Realising the true nature of the world, I didn't bother with it anymore. That title; marriage, was just something I wanted to acquire, the same with the woman who helped me attain it. She was something others sought, so I made her my own.
I was happy for a time.
A gnawing voice in my head interrupted that faux happiness. The same realisation struck me a second time.
This world was one of resources and transaction.
Everything else I knew about the world was true, why wouldn't this be the same? It was the only incongruency in my life. But she didn't comply with that logic. Every other facet of my life, I understood. It was close enough to be called a solved game.
I became furious.
Maddened by the nonsensical nature of it all. Life didn't make sense whilst this single piece of the puzzle was elusive.
I had begun to push others away, successfully at that I might add. Very few stuck around that didn't make their intentions crystal clear. I kept those around that did, for the same reason. Better the devil you know, than the one you don't. My life became a sequence of exchanges.
Finally, the world made sense again.
The time I spent in my own home stopped almost completely, I made my actions clear. They were unquestionable. It was obvious, all of it was. I gave her the opportunity. She could live the life of success, wealth and luxury easily. All on paper. We wouldn't need any contact, I didn't care for her. That was it. Our arrangement was transactional.
I thought everything was over with that. The world would make sense again.
She purposely came to see me. Showering me with love and affection, small acts of service. They were the type of actions that might be attributed to the perfect partner.
I hated that.
An act that was all too transparent. Every time I attempted one thing it was thrown back in my face. I avoided her when I was at home, she followed me around. I gave her the silent treatment, she spoke enough for the both of us.

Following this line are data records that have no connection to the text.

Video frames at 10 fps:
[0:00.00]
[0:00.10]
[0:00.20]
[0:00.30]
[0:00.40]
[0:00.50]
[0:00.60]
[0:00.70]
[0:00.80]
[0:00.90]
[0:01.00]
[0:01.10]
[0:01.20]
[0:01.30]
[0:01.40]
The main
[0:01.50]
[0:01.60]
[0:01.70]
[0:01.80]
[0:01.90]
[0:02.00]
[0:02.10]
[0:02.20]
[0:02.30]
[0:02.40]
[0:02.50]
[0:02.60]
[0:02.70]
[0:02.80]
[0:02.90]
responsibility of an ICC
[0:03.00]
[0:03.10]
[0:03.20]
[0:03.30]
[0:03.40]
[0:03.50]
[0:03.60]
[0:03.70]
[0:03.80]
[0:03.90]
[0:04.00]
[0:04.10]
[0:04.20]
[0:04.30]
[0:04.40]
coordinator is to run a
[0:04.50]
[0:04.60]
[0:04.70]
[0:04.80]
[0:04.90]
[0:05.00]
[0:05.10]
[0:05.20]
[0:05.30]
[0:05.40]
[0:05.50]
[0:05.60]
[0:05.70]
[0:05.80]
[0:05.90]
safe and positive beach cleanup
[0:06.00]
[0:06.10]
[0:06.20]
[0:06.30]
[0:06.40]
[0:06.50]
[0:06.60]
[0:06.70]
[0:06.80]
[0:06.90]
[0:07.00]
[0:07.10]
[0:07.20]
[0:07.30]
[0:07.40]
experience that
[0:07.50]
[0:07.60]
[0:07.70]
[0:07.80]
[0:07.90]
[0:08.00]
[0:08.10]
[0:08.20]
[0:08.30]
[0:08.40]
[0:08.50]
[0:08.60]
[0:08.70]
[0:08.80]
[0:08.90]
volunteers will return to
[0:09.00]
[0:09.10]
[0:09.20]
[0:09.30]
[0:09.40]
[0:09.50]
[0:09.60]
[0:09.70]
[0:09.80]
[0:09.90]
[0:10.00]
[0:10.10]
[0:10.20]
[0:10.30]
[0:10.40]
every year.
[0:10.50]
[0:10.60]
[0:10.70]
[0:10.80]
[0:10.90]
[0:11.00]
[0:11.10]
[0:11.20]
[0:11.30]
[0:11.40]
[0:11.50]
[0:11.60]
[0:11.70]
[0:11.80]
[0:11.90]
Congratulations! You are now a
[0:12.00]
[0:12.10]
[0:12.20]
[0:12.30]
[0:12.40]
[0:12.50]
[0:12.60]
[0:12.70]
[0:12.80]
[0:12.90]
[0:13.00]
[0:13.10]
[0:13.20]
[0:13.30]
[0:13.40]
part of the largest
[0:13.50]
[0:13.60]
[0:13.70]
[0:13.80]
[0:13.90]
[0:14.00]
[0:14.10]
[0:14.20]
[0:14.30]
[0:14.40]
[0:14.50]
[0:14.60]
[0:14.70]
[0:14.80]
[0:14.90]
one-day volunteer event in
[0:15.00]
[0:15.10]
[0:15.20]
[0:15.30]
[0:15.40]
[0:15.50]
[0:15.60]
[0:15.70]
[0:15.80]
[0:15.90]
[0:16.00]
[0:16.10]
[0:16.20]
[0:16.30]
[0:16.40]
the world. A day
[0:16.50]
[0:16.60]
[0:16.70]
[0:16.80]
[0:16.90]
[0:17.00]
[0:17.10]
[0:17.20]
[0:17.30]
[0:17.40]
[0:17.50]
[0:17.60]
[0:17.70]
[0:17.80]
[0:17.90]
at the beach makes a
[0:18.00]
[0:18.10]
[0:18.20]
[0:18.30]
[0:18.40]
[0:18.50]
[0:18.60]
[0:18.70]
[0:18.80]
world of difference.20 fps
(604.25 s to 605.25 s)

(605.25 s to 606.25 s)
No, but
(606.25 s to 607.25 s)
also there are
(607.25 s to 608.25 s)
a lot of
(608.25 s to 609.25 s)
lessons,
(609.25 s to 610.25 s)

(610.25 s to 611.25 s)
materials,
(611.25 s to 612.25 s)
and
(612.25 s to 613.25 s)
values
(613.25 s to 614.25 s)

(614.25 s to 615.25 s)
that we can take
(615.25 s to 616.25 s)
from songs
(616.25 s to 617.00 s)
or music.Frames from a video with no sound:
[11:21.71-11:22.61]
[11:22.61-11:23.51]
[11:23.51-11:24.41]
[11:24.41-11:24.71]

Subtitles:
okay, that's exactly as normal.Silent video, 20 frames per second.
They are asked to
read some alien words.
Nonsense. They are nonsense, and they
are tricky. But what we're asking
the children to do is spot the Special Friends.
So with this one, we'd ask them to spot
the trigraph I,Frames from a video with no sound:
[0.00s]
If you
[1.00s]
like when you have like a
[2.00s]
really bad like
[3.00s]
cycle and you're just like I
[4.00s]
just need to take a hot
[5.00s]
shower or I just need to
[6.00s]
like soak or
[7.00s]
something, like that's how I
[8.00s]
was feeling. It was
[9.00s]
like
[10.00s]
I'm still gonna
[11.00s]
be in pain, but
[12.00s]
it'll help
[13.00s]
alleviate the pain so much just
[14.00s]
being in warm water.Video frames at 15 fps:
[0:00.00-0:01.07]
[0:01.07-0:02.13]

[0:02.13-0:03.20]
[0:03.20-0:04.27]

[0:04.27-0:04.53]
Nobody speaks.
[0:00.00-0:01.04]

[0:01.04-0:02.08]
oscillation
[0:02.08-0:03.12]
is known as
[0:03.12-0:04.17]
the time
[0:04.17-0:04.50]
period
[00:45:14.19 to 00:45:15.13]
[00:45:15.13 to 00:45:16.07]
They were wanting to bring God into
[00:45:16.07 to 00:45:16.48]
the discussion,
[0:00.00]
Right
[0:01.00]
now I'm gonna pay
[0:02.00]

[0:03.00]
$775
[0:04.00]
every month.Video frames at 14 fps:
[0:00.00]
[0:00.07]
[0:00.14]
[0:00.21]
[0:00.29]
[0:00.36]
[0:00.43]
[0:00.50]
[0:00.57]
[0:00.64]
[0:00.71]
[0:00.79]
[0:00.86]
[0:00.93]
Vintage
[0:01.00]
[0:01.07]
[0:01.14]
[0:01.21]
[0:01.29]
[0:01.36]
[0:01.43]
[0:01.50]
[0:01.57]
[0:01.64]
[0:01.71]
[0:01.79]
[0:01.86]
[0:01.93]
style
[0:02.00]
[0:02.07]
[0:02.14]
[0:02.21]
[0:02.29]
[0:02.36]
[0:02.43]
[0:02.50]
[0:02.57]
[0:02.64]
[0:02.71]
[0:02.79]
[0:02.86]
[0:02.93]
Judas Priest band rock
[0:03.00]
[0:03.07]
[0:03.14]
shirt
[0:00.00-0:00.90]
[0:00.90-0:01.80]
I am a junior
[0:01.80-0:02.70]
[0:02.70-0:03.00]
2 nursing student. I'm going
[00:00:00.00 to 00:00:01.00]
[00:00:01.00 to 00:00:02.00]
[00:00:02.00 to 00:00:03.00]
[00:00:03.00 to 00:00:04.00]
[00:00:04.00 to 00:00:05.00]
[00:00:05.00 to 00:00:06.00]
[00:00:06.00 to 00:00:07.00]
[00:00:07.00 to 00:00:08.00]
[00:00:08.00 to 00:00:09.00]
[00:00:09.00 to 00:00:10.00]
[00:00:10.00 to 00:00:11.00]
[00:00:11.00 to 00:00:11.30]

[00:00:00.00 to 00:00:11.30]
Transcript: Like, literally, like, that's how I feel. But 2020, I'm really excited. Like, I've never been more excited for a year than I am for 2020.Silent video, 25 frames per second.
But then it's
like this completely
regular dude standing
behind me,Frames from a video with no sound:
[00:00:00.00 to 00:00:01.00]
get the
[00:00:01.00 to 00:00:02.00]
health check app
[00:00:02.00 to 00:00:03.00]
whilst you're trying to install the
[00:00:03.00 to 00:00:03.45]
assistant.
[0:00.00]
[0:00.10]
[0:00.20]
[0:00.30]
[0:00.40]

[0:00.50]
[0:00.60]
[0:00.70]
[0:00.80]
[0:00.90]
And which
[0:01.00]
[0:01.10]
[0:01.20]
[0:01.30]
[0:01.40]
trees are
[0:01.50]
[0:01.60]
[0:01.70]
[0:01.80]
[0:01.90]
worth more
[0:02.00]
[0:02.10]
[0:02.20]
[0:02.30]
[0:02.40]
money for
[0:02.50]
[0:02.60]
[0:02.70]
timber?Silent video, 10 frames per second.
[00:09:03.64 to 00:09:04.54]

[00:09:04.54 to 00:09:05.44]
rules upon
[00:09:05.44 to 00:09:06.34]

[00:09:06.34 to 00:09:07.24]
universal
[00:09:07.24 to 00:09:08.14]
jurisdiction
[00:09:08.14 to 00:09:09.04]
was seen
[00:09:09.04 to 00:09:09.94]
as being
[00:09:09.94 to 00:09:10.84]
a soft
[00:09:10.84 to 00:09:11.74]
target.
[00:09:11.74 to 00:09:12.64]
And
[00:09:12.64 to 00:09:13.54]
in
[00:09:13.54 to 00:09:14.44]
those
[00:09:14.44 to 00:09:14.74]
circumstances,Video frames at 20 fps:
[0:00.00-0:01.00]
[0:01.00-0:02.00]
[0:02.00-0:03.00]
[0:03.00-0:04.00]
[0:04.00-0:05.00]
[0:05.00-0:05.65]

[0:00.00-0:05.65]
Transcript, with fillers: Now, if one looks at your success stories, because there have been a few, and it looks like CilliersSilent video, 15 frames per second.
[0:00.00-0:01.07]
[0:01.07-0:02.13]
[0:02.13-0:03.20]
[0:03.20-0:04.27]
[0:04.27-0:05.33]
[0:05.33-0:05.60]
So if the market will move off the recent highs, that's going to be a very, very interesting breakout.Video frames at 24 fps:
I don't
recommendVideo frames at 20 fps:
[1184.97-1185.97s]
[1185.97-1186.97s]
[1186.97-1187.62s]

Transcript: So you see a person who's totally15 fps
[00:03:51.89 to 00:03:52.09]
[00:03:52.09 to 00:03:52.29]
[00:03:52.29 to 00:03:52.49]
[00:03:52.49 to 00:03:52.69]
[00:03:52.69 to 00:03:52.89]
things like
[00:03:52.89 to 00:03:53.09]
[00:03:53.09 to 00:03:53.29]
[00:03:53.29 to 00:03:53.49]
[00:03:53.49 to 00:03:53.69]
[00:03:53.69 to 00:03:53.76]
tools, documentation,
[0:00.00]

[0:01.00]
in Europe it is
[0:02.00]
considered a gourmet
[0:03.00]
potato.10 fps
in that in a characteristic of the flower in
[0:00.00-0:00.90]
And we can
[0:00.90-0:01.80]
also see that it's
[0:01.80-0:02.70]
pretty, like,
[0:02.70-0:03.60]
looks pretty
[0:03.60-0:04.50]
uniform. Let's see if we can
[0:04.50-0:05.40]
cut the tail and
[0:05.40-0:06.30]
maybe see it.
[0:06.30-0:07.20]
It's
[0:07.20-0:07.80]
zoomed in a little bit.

I didn't come home for months, she awaited patiently, writing in that little notebook. Eventually... I cheated, was unfaithful. Probably more times than we had ever laid together ourselves. She was completely monogamous.
I was convinced.
I was right all along.
That was her method of transaction, that's all it was. She was exchanging her servitude, her wifely duties for that lifestyle. No one could be that perfect. It was the role I played that she adored.
That's all it could be.
No one could really love scum like me.